Inevitably, though, even for the best in the world, hot streaks come to an end, and there are tips for when you’re not scoring, too.
“When you struggle and you start to do other things, you’re slowly getting more and more away from how you found success,” Coyle said. “Sometimes, you’re getting a lot of chances and the puck just won’t go in. There’s no puck luck, things like that, but that’s OK. It’s going to come. You can take three shots and score three goals, or take 10 shots and score no goals. If you’re not getting opportunities, then you might want to start looking at things.”
When that happens, taking a few steps back can help.
“I was always taught to go back to the basics,” Coyle said. “Play to your strengths. For me, it’s being physical, using my body, using my size, getting to the net, getting the puck to the net, bringing it to the net. It’s about going back to the principles that make you a good player, then simplifying it that way. After that, you can just get back to playing hockey. If you’re focusing solely on scoring goals, you might forget everything that leads you to that point and you can get away from those things. And then you stay in the slump.”
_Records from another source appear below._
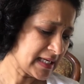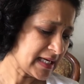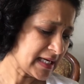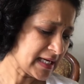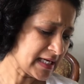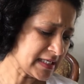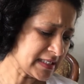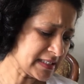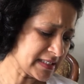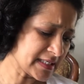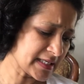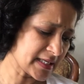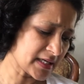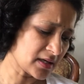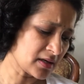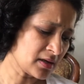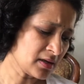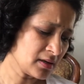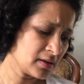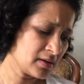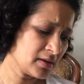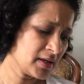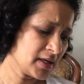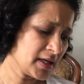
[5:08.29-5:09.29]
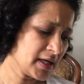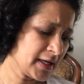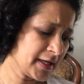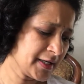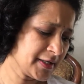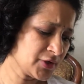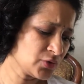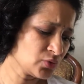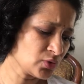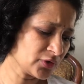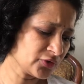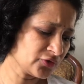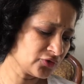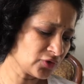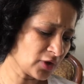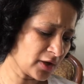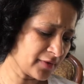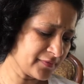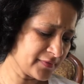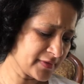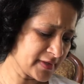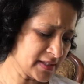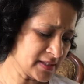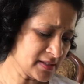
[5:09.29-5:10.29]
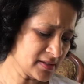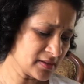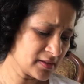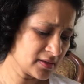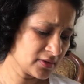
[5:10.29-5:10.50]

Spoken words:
India into a sovereign,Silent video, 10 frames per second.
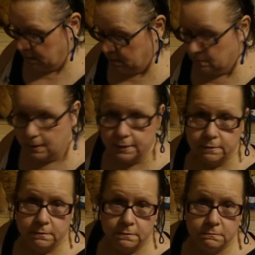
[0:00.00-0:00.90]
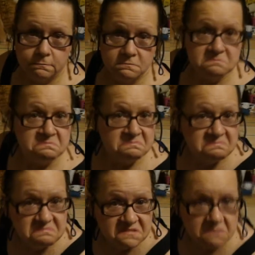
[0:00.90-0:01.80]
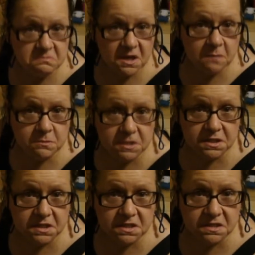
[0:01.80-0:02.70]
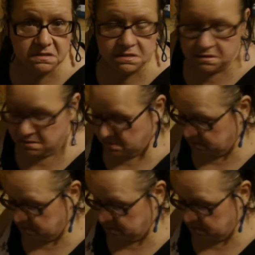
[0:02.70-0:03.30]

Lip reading: You know what? Sometimes it is.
Overall, the scoring messages are, unfortunately, unlike the game itself. They’re fairly simple. And it’s not as easy for someone, even at the highest level, as you might think. But Coyle is willing to share his lifetime of hockey lessons
“I’m still learning and working on my game, but I’d say you have to shoot the puck,” he said. “[At the younger ages], I know you can’t check, but you can initiate contact and that’s a big thing for me. You’re not always going to be going up and down the ice without being touched. You have to play through guys, play through their hands and sticks. The more you do that, you see how much more space you can create with your body.
“Get into spots to receive the puck if you don’t have it. Take the puck to the net and stop there. Stopping and starting is a huge one to make sure you’re in the right spot. A lot of people go to the net and just kind of do the flyby. What happens if there’s a rebound? And good communication and talking a lot. That goes a long way.